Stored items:

#####

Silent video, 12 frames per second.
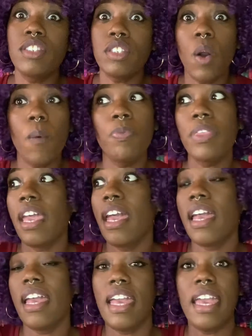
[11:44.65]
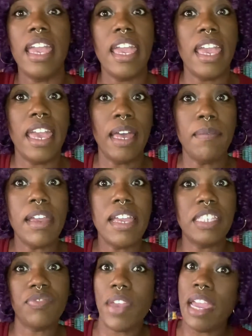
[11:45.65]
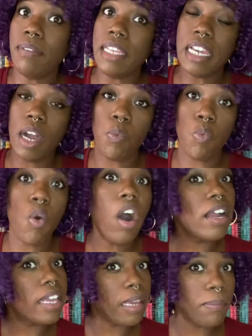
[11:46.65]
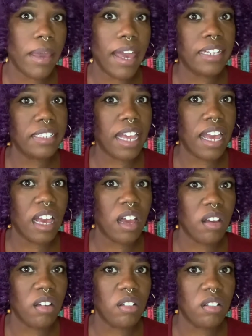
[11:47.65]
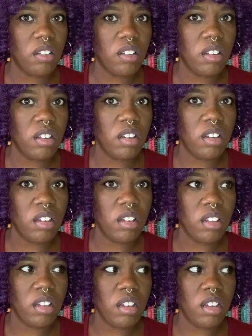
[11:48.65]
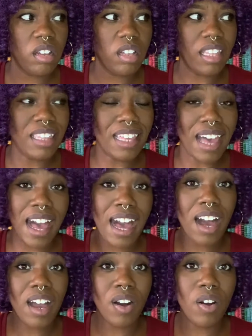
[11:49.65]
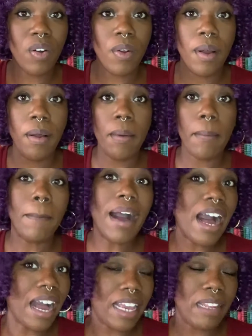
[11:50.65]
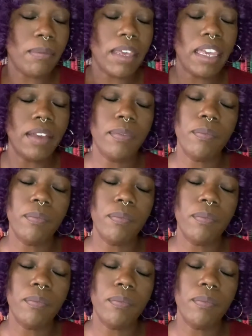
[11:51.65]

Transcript: So him and his family come walking back down the aisle behind me.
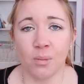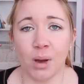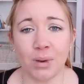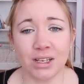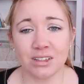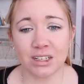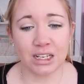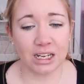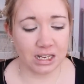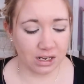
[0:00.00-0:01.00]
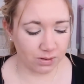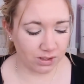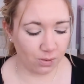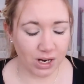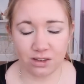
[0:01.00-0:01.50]
But basically, it
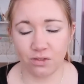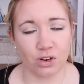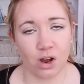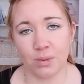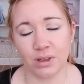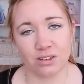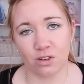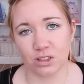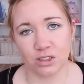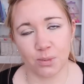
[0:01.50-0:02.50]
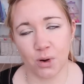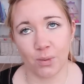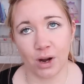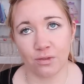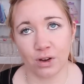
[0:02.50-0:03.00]
was a waste of time, this doctor's
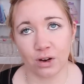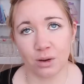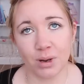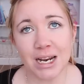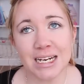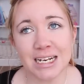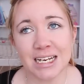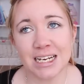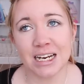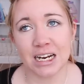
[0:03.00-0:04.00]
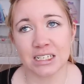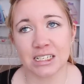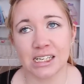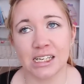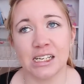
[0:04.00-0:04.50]
appointment. I felt completely and
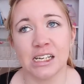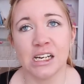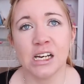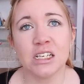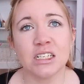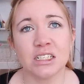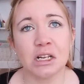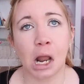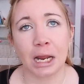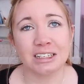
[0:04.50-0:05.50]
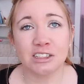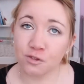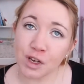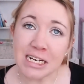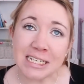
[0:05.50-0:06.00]
utterly, like,
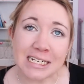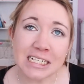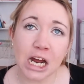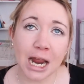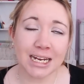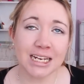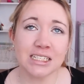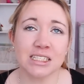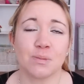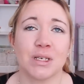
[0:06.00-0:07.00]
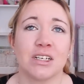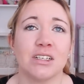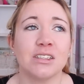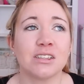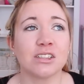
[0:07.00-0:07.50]
defeated, I guess,
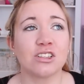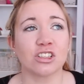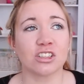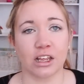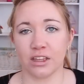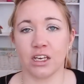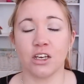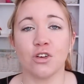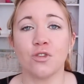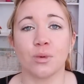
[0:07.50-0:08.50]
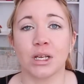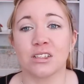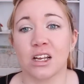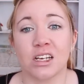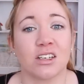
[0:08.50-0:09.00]
because there's just nothing he can do for me.
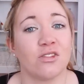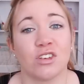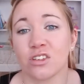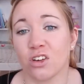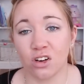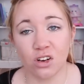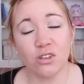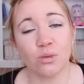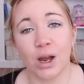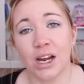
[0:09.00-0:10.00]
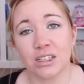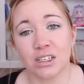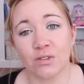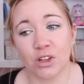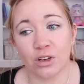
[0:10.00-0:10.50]
He's like, you've just got to lose weight,
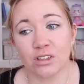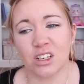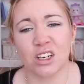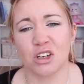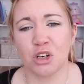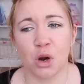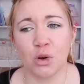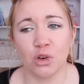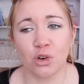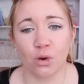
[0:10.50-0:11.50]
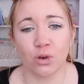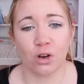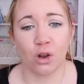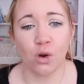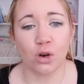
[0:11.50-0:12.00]
even though he said, you know, you
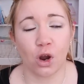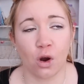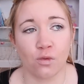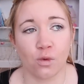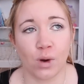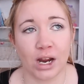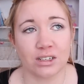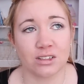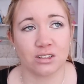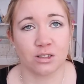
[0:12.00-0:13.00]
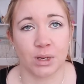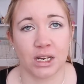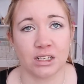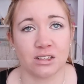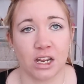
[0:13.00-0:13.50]
don't look overweight to
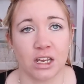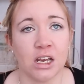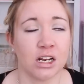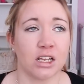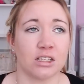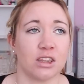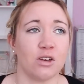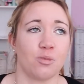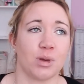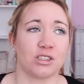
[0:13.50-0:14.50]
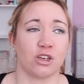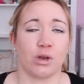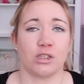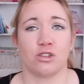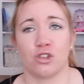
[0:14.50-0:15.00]
me. He's like, this thing of
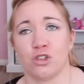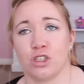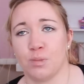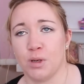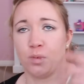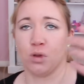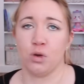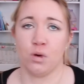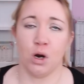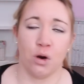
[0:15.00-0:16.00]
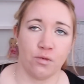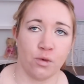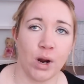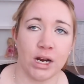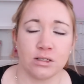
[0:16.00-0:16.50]
PCOS, it's usually people who are
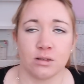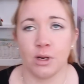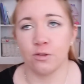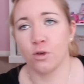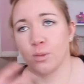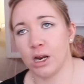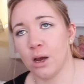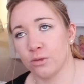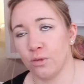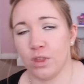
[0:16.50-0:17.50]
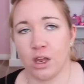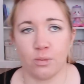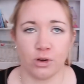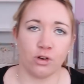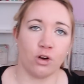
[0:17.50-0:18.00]
overweight, and metformin helps with
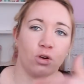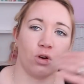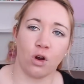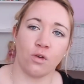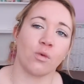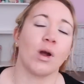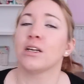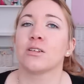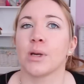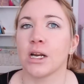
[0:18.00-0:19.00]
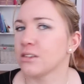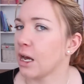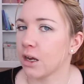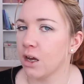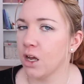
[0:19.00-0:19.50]
that, but you don't look overweight to me. And I was
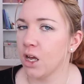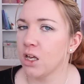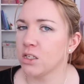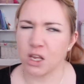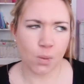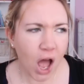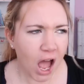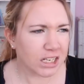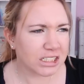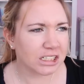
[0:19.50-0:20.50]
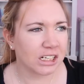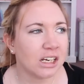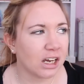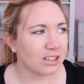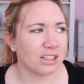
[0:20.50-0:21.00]
like, so what?
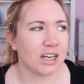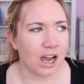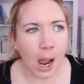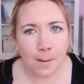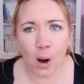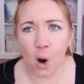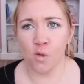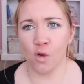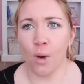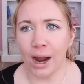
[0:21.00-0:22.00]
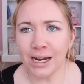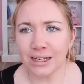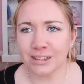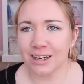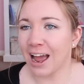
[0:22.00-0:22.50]
I was like, I'm
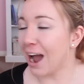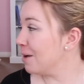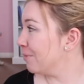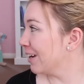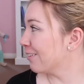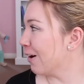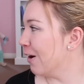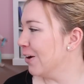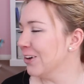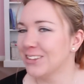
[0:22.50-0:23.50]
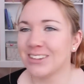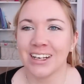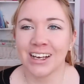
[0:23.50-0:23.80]
overweight? Hi, Mila Rose.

#####

Above are some entries. Restate word for word the lines from the one holding "[0:06.00-0:07.00]" through the one holding "[0:21.00-0:22.00]", but not the pictures.

[0:06.00-0:07.00]
[0:07.00-0:07.50]
defeated, I guess,
[0:07.50-0:08.50]
[0:08.50-0:09.00]
because there's just nothing he can do for me.
[0:09.00-0:10.00]
[0:10.00-0:10.50]
He's like, you've just got to lose weight,
[0:10.50-0:11.50]
[0:11.50-0:12.00]
even though he said, you know, you
[0:12.00-0:13.00]
[0:13.00-0:13.50]
don't look overweight to
[0:13.50-0:14.50]
[0:14.50-0:15.00]
me. He's like, this thing of
[0:15.00-0:16.00]
[0:16.00-0:16.50]
PCOS, it's usually people who are
[0:16.50-0:17.50]
[0:17.50-0:18.00]
overweight, and metformin helps with
[0:18.00-0:19.00]
[0:19.00-0:19.50]
that, but you don't look overweight to me. And I was
[0:19.50-0:20.50]
[0:20.50-0:21.00]
like, so what?
[0:21.00-0:22.00]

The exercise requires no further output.